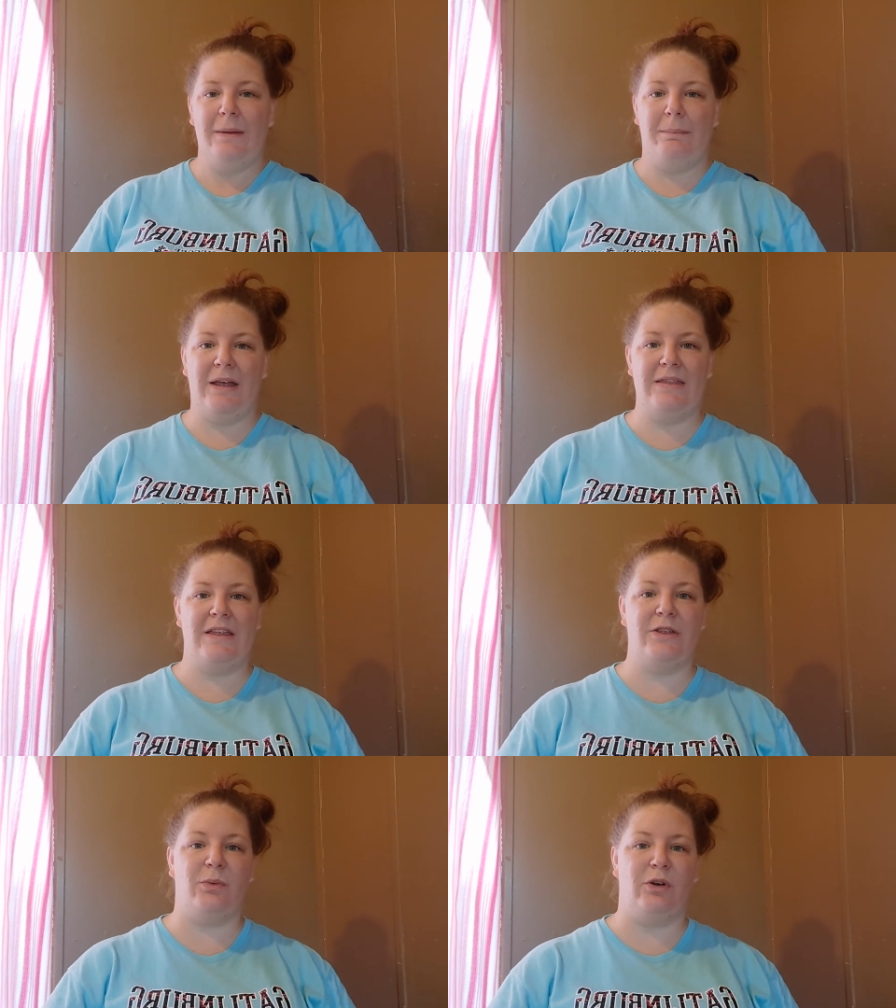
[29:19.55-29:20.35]
being
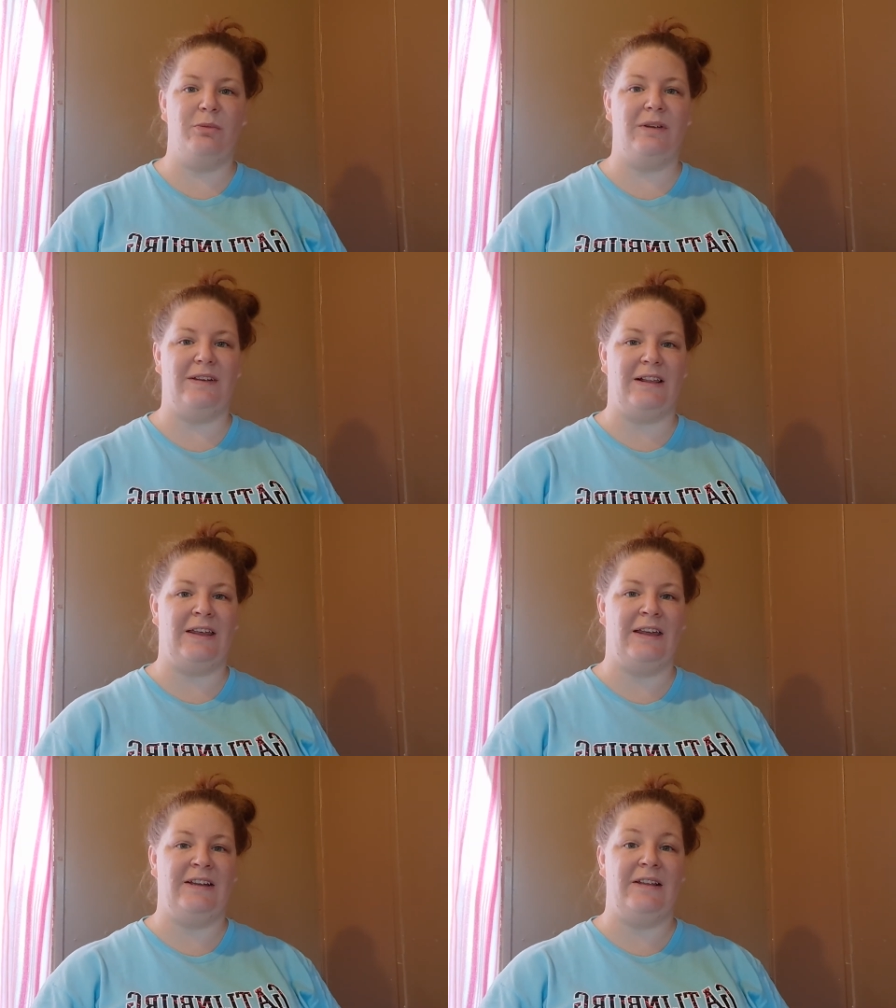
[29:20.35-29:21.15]
that the room is
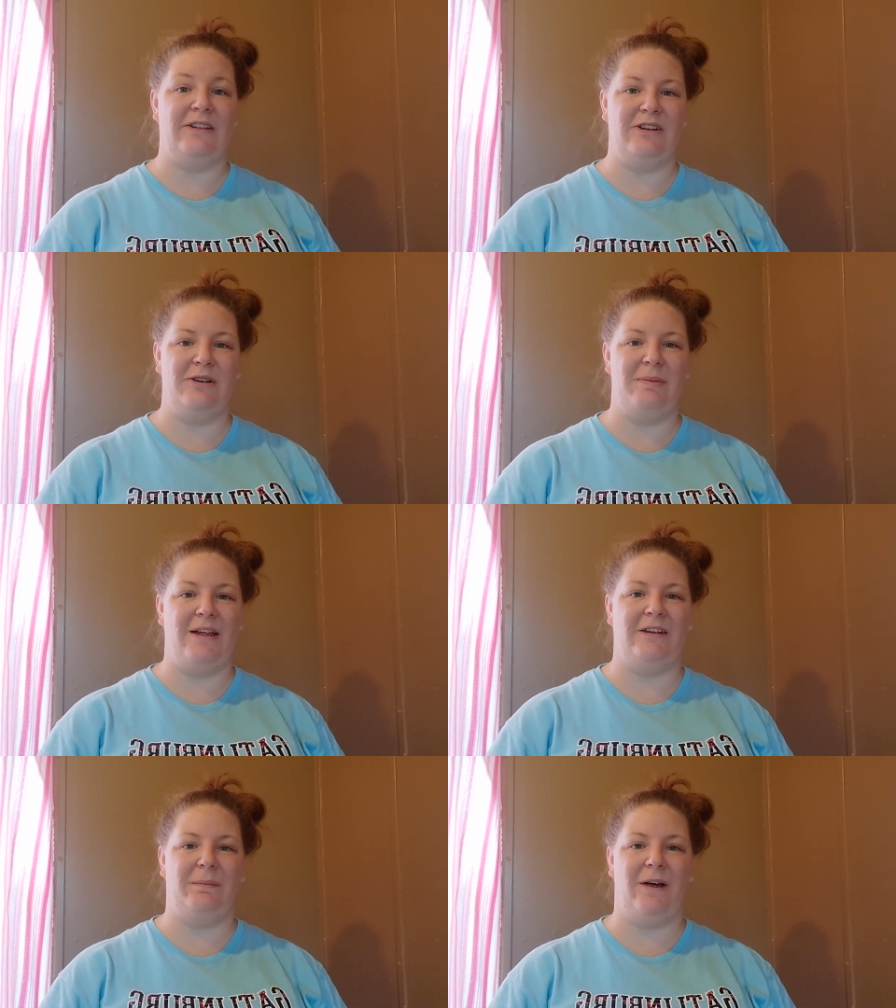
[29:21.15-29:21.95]
clean and the new
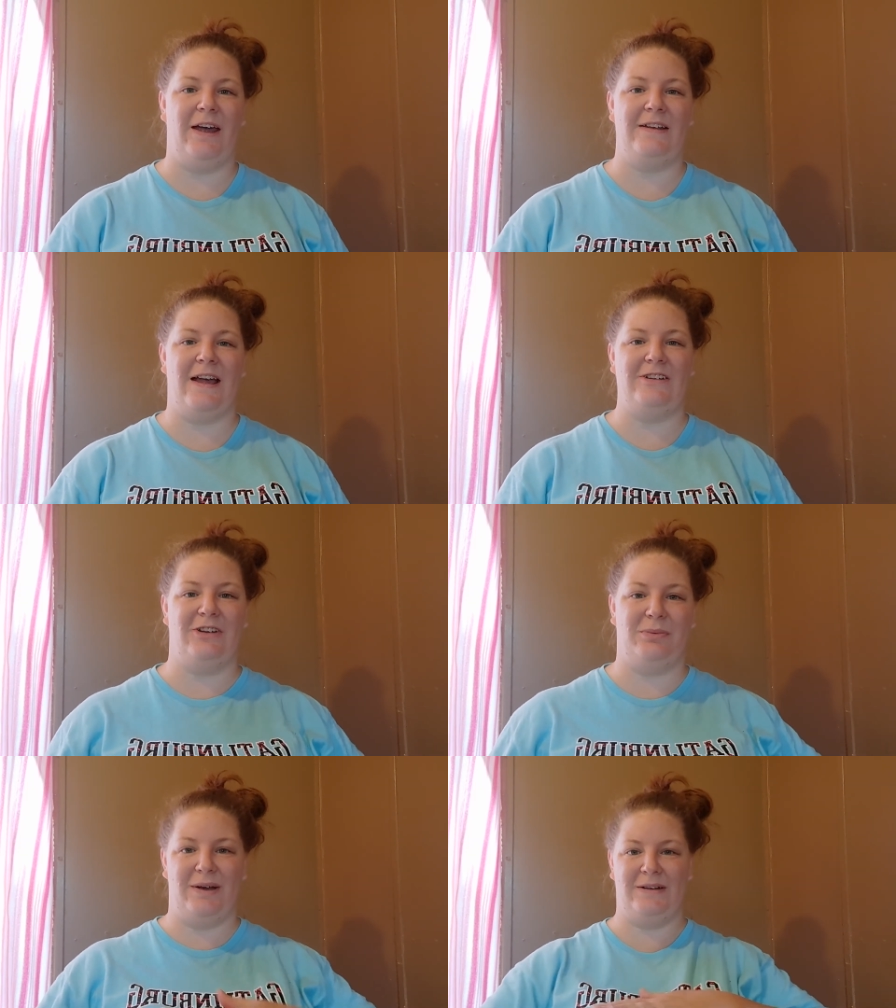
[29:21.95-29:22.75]
bedspread, I
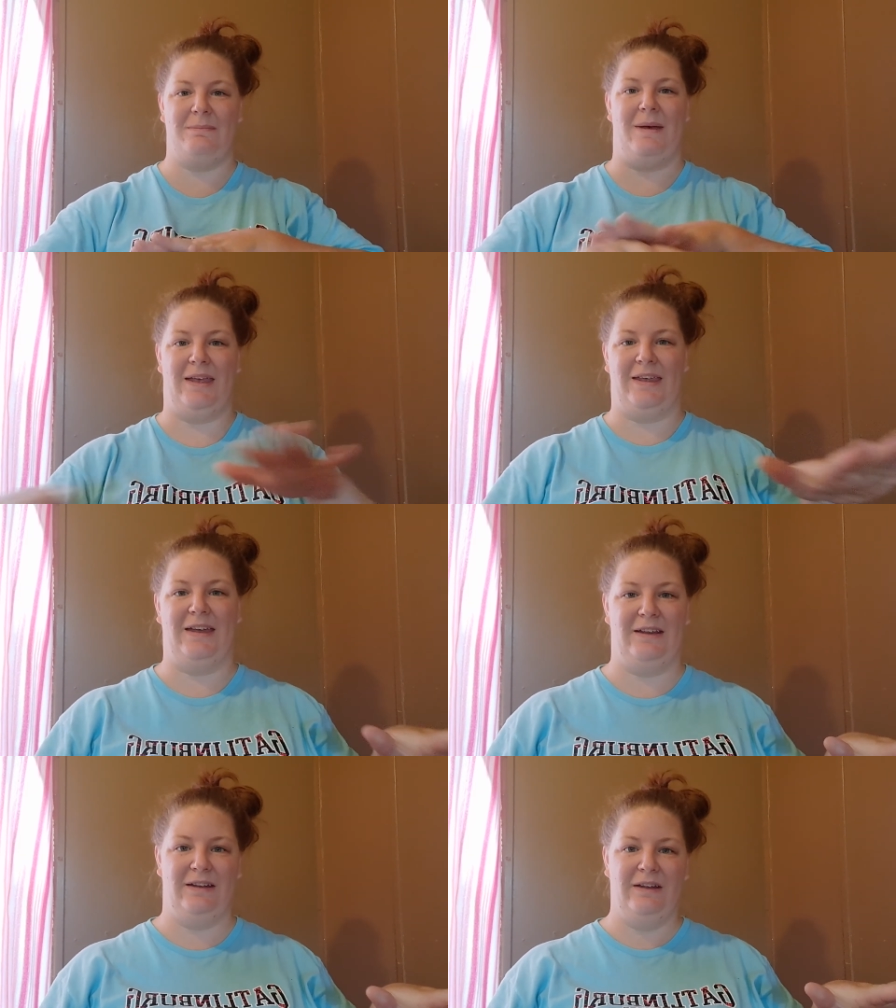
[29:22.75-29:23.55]
just wanted to make it.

◇ ◇ ◇ ◇

• REQUIRED ACTION: The answer must be an exact copy of the records above, with the pictures left out.

• FINAL ANSWER:
[29:19.55-29:20.35]
being
[29:20.35-29:21.15]
that the room is
[29:21.15-29:21.95]
clean and the new
[29:21.95-29:22.75]
bedspread, I
[29:22.75-29:23.55]
just wanted to make it.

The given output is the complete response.